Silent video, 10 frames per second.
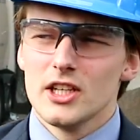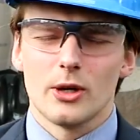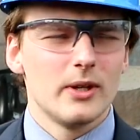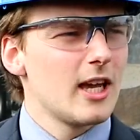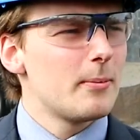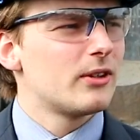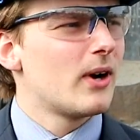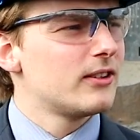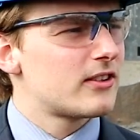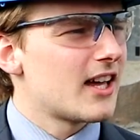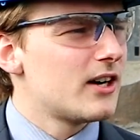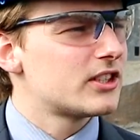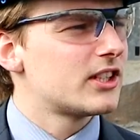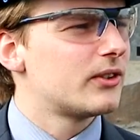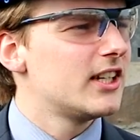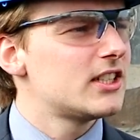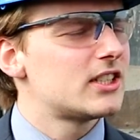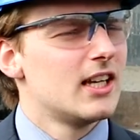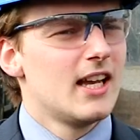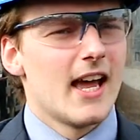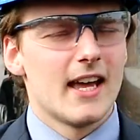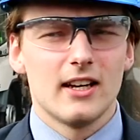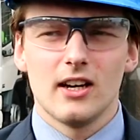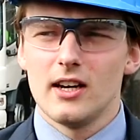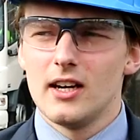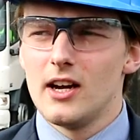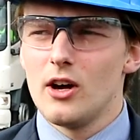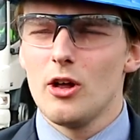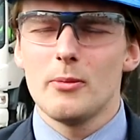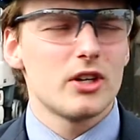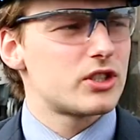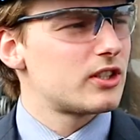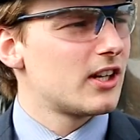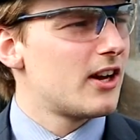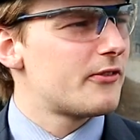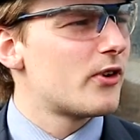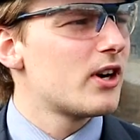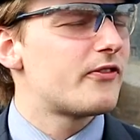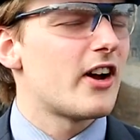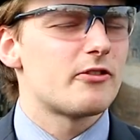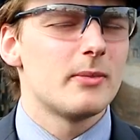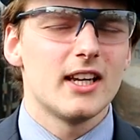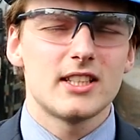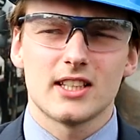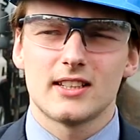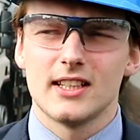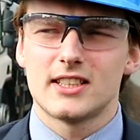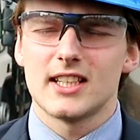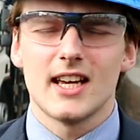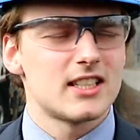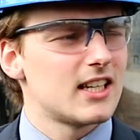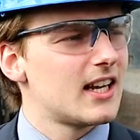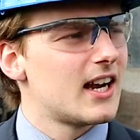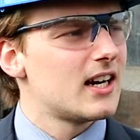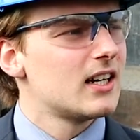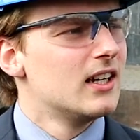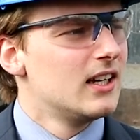So we keep it around 1000 degrees, and almost 45 minutes it stays in there.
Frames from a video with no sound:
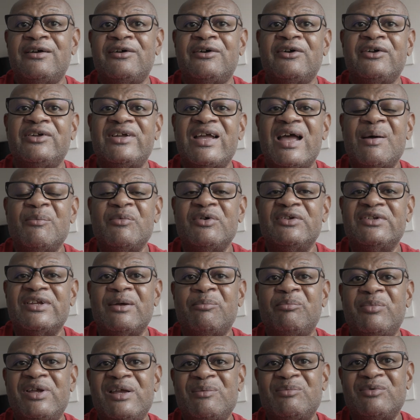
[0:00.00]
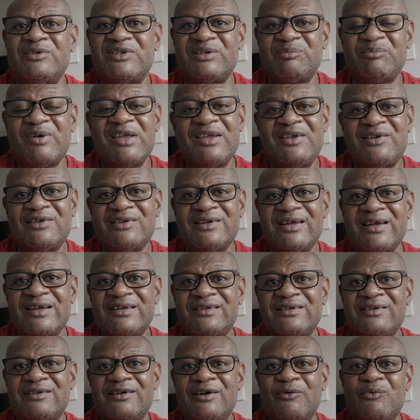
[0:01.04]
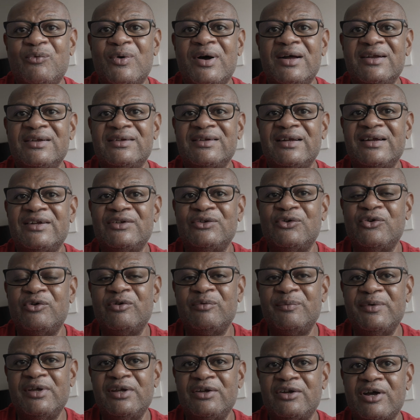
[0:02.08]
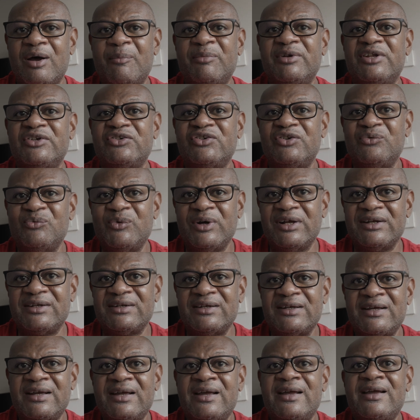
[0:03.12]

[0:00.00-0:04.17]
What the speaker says: are cameras that people speculate are ones that it's going to be in competition with.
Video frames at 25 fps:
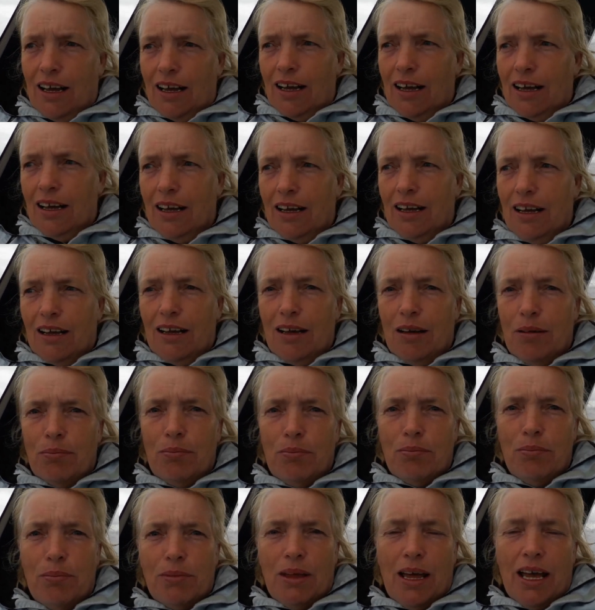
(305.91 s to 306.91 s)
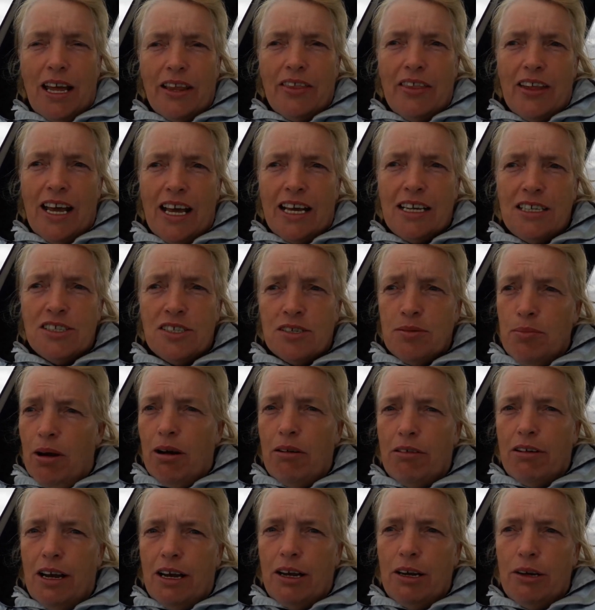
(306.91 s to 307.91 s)
Um, and then
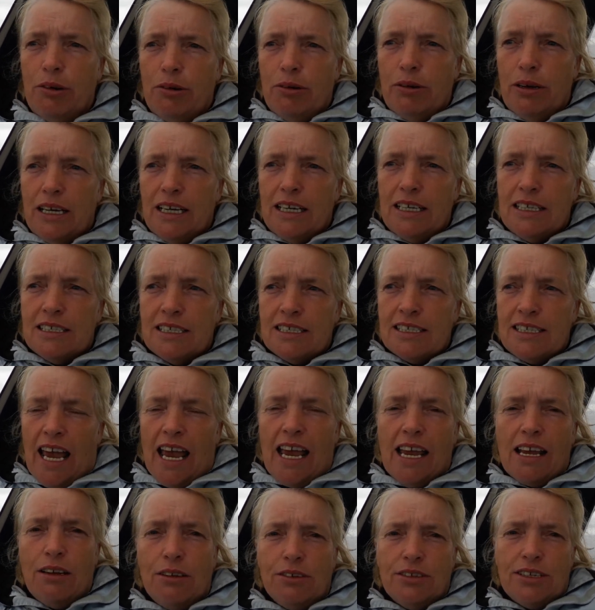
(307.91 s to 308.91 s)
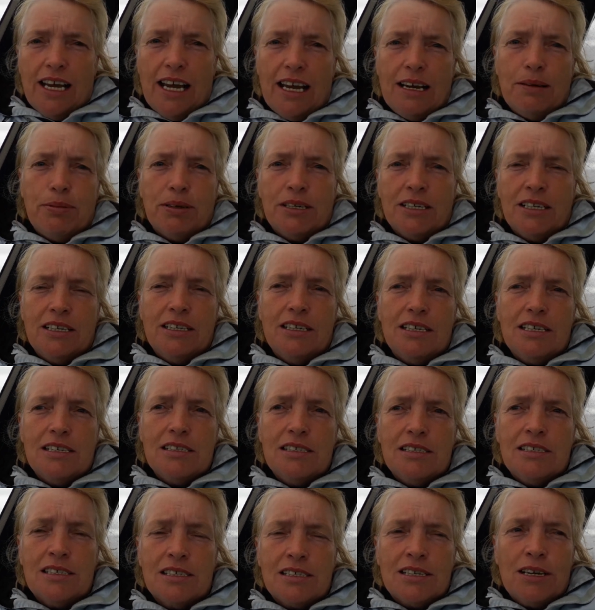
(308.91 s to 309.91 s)
tomorrow it's sail day
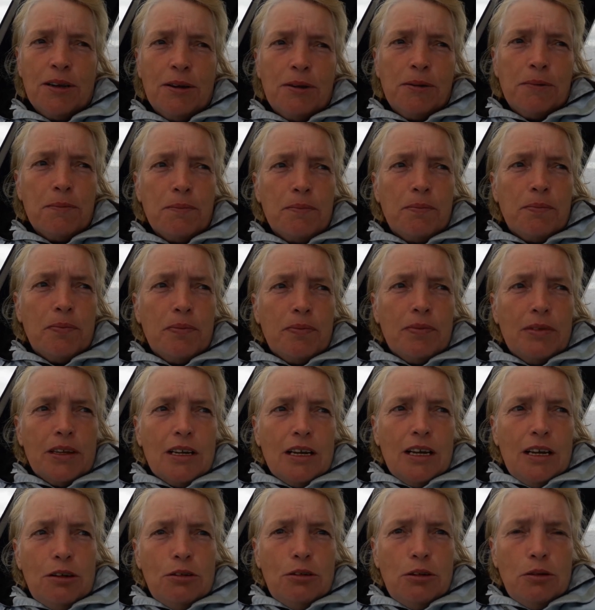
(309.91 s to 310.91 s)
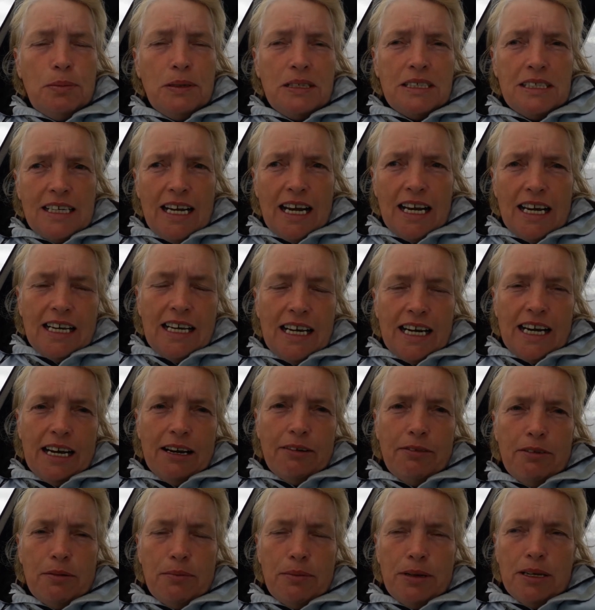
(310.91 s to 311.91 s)
because we'll be staying
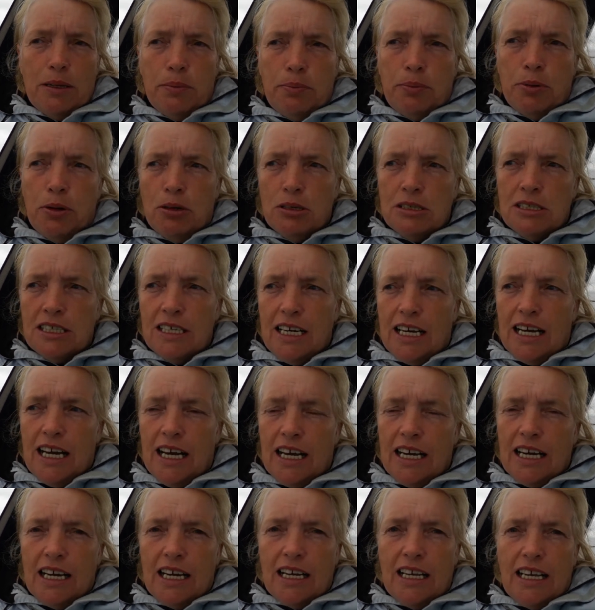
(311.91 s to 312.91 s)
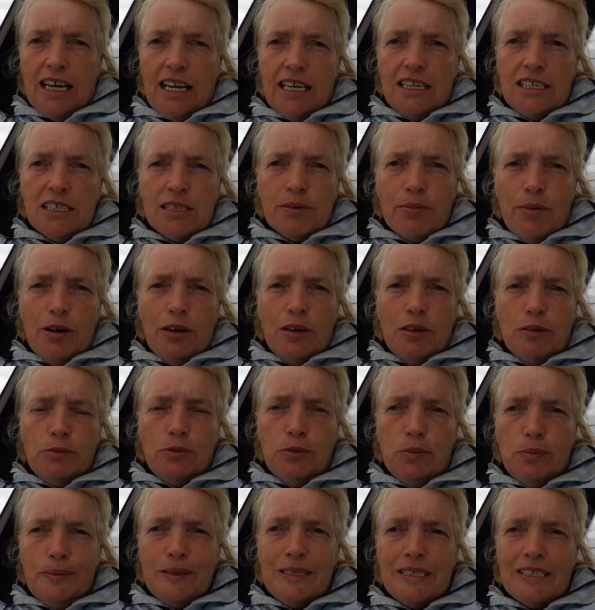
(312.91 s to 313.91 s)
here at Millport tonight and then tomorrow
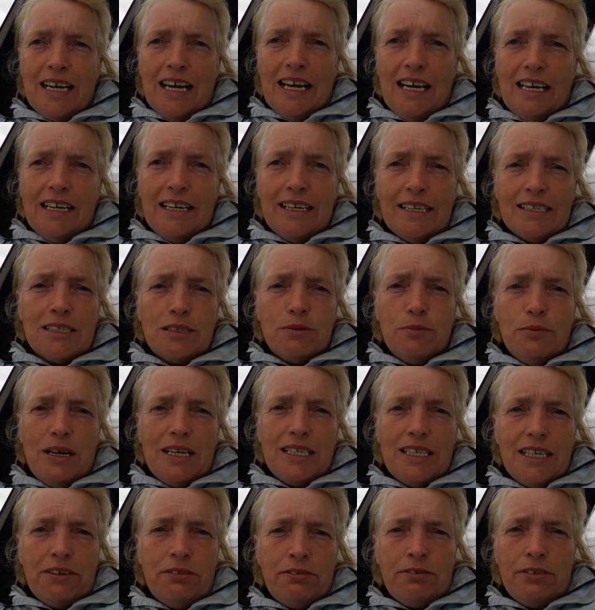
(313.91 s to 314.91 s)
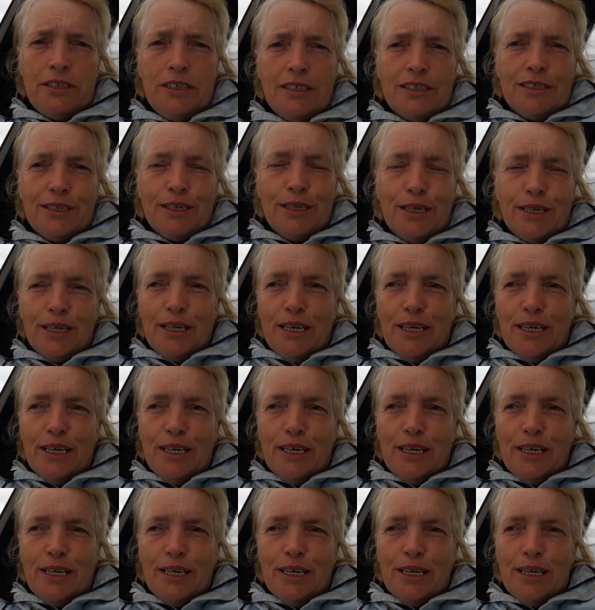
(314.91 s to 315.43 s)
we'll be sailing somewhere different.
● ● ●
**Aim of the task**
Report every line containing the string "with" in the material.

**Exercise output**
Frames from a video with no sound:
What the speaker says: are cameras that people speculate are ones that it's going to be in competition with.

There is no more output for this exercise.